One of the biggest complaints about Poggi is his recruiting methods. Recruiting athletes is nothing new for the region’s prep schools, but St. Frances’s year-round efforts have been more aggressive than most. The coaches scout youth leagues for future stars, and they poach players from other schools. “We do recruit hard. We really go after it,” Poggi says. To be any good, you have to, he says, especially if you’re not a large public school.

But even more irksome to rivals is the out-of-state recruiting. Seventy percent of the team is from Baltimore, and nearly a dozen players are from elsewhere in Maryland. But a dozen more are from out of state — Delaware and Pennsylvania, and as far away as Florida. St. Frances maintains that many of these players come from communities plagued by the same ills as the poorer corners of Baltimore and can also benefit from the program. Others view the justification of sports-as-socioeconomic-uplift a bit more cynically. As one Maryland administrator told Deadspin: “It just so happens that all the kids who need help happen to be 6-foot-5, 280 pounds and play football.”

Poggi rents two rowhouses in the trendy Canton neighborhood for $96,000 a year for up to 30 players from far away or from chaotic homes. “Everyone thinks we’re just a football school, that we don’t do academics,” a player tells me one night as we sit in the living room. Most Panthers don’t buy the MIAA safety arguments, pointing out teams with linemen as big as theirs. They’ve heard racial slurs on the field. “People think it’s the school with all the black kids, the school with the thugs,” one says. “It’s not like that.”

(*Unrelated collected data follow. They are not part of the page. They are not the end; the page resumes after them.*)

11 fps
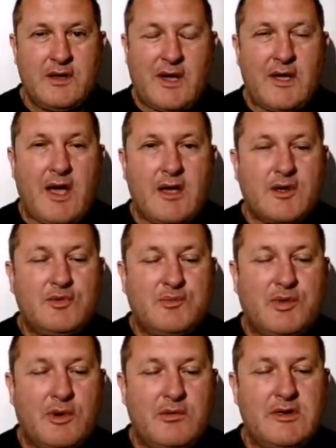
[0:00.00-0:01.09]
I could
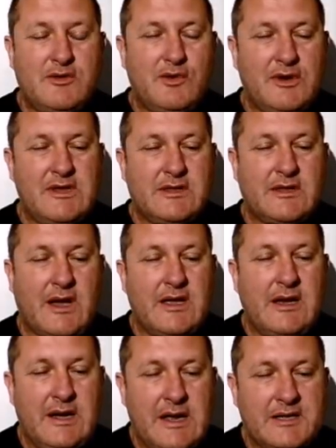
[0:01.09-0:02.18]
probably do an
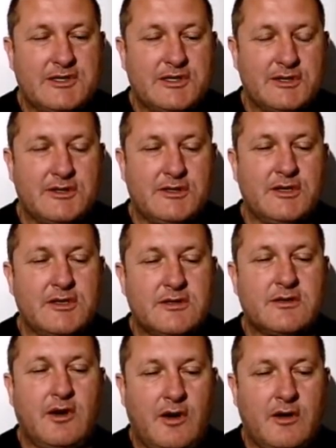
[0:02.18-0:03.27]
entire lecture
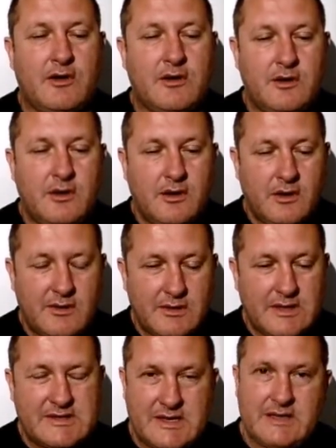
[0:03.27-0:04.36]
just on
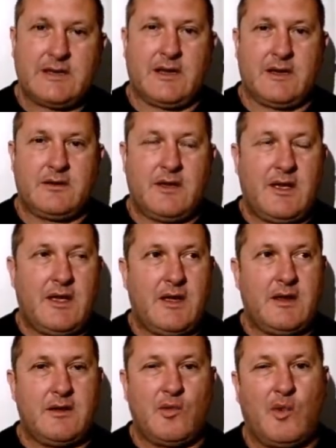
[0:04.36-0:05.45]
this headline
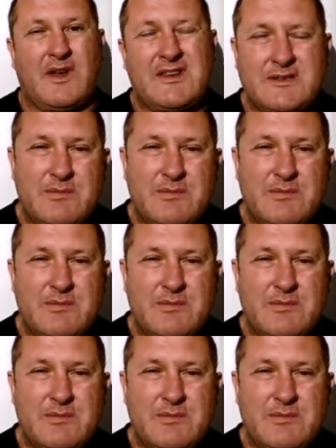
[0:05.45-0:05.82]
and what is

The kids have their own reasons for coming to St. Frances. Senior running back Joachim Bangda dreams of being a doctor, so that was his condition when he enrolled: help him get an internship at a hospital. St. Frances is a ticket to exposure and stellar training — even if it comes with trade-offs. Wide receiver Jordan Jakes, whose father, Van, played in the NFL, left home and a suburban private school in Georgia to complete his senior year at St. Frances — a school that, he notes, sits across the street from a prison. Linebacker Shane Lee, the top 2019 recruit in all of Maryland, had started at Gilman before transferring to St. John’s College High School, another football factory, in Washington. The choice to come to St. Frances, which didn’t have the same academic resources or prestige as those schools, wasn’t an easy one. “It was like going from the top of the top to the bottom of the barrel,” Lee says.

Regardless, some of the kids practically recruit themselves. Rajah Golden, a junior tight end and fullback, wasn’t officially on the team yet when he started waking at 4 a.m. at his home in Prince George’s County and taking the Metro and then the MARC train to St. Frances. He would nap at the New Carrollton stop. “Every time I went home, it was like I was back in the gutters. I was just mainly around disappointment. I would go outside and see drug addicts,” he says. He couldn’t play football until he paid tuition, so St. Frances offered him a scholarship. “I was persistent,” Golden says. “I was going to come to this school.”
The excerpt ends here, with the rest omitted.